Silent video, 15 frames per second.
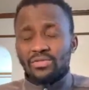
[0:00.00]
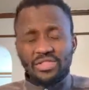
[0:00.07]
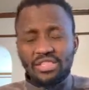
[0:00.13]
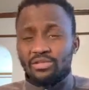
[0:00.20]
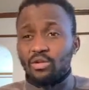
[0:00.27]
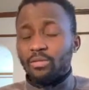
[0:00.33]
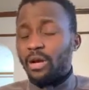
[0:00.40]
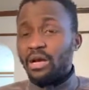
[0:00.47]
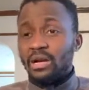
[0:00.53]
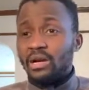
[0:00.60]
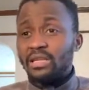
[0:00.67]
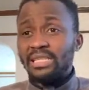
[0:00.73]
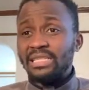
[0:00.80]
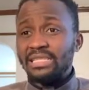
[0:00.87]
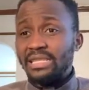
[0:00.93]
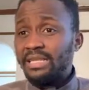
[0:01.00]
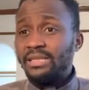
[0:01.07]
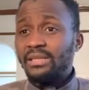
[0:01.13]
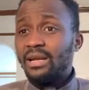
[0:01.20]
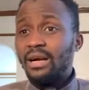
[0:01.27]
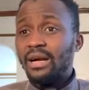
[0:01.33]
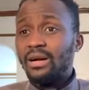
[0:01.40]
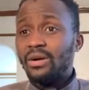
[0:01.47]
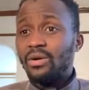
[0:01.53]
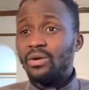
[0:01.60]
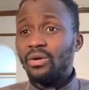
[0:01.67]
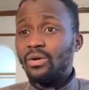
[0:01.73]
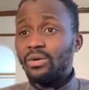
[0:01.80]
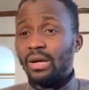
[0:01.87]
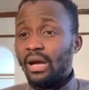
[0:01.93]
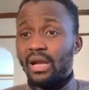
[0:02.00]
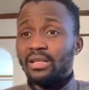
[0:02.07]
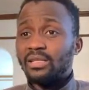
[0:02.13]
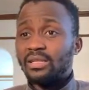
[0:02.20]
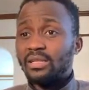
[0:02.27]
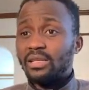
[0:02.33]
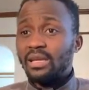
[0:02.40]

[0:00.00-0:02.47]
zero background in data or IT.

==

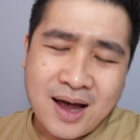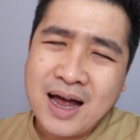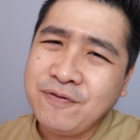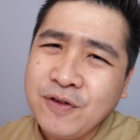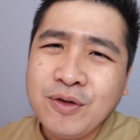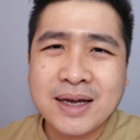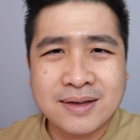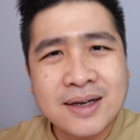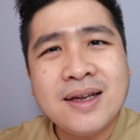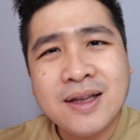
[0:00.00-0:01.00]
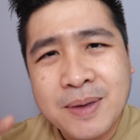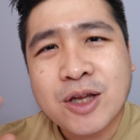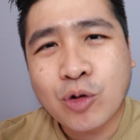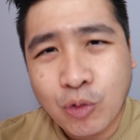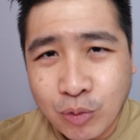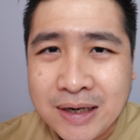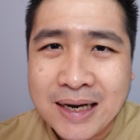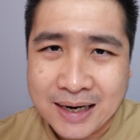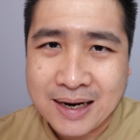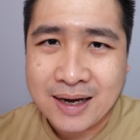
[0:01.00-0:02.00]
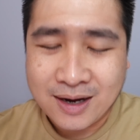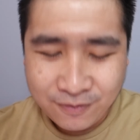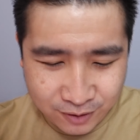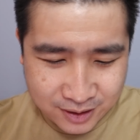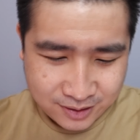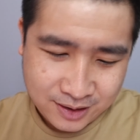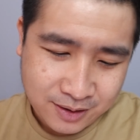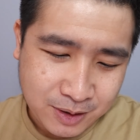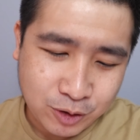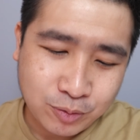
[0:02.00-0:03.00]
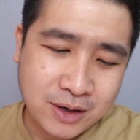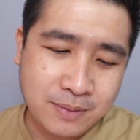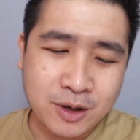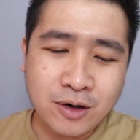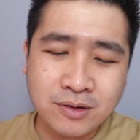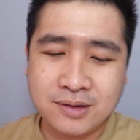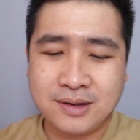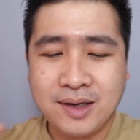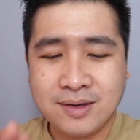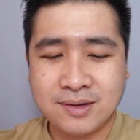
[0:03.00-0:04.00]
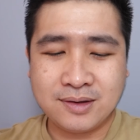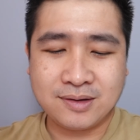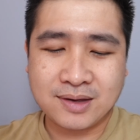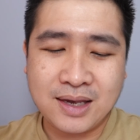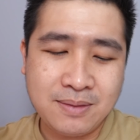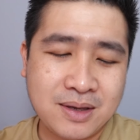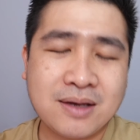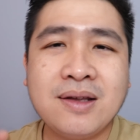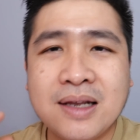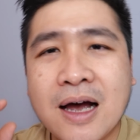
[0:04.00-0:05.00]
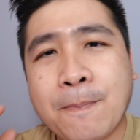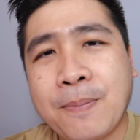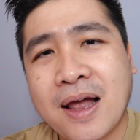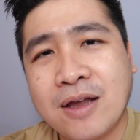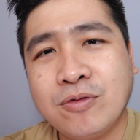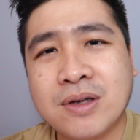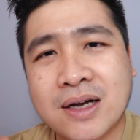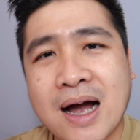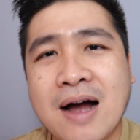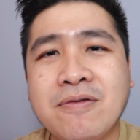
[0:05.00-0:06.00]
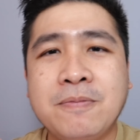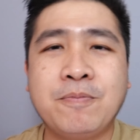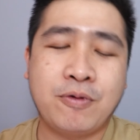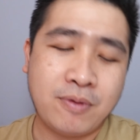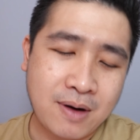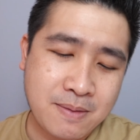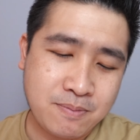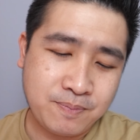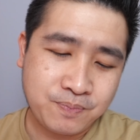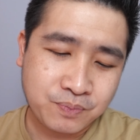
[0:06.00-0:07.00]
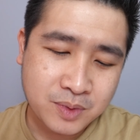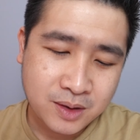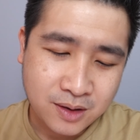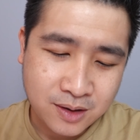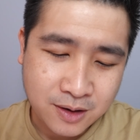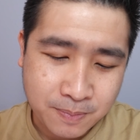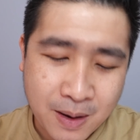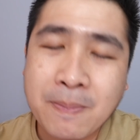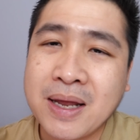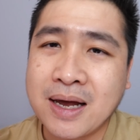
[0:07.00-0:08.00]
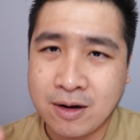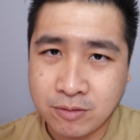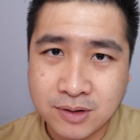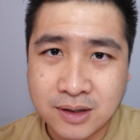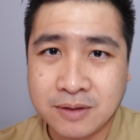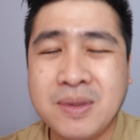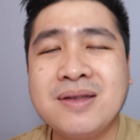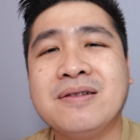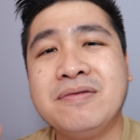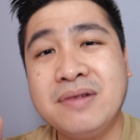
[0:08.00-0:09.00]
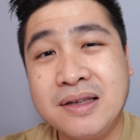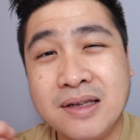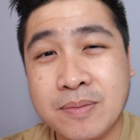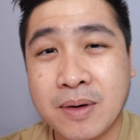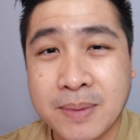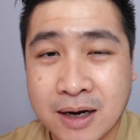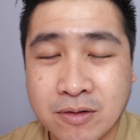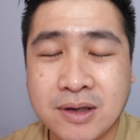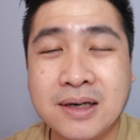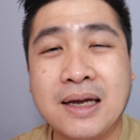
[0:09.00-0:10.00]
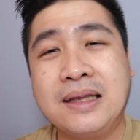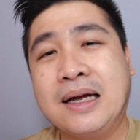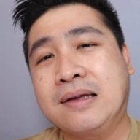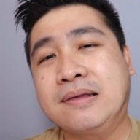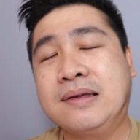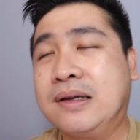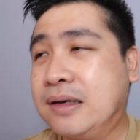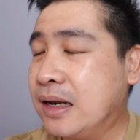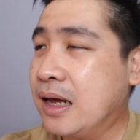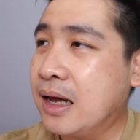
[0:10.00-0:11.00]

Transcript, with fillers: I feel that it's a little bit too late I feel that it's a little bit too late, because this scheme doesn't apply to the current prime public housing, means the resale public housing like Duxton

Your task → Skipping the pictures, print the lines in the listing above exactly as written, starting at the line with "[0:05.00-0:06.00]" and ending at the line with "Transcript, with fillers: I", both included.

Expected output →
[0:05.00-0:06.00]
[0:06.00-0:07.00]
[0:07.00-0:08.00]
[0:08.00-0:09.00]
[0:09.00-0:10.00]
[0:10.00-0:11.00]

Transcript, with fillers: I feel that it's a little bit too late I feel that it's a little bit too late, because this scheme doesn't apply to the current prime public housing, means the resale public housing like Duxton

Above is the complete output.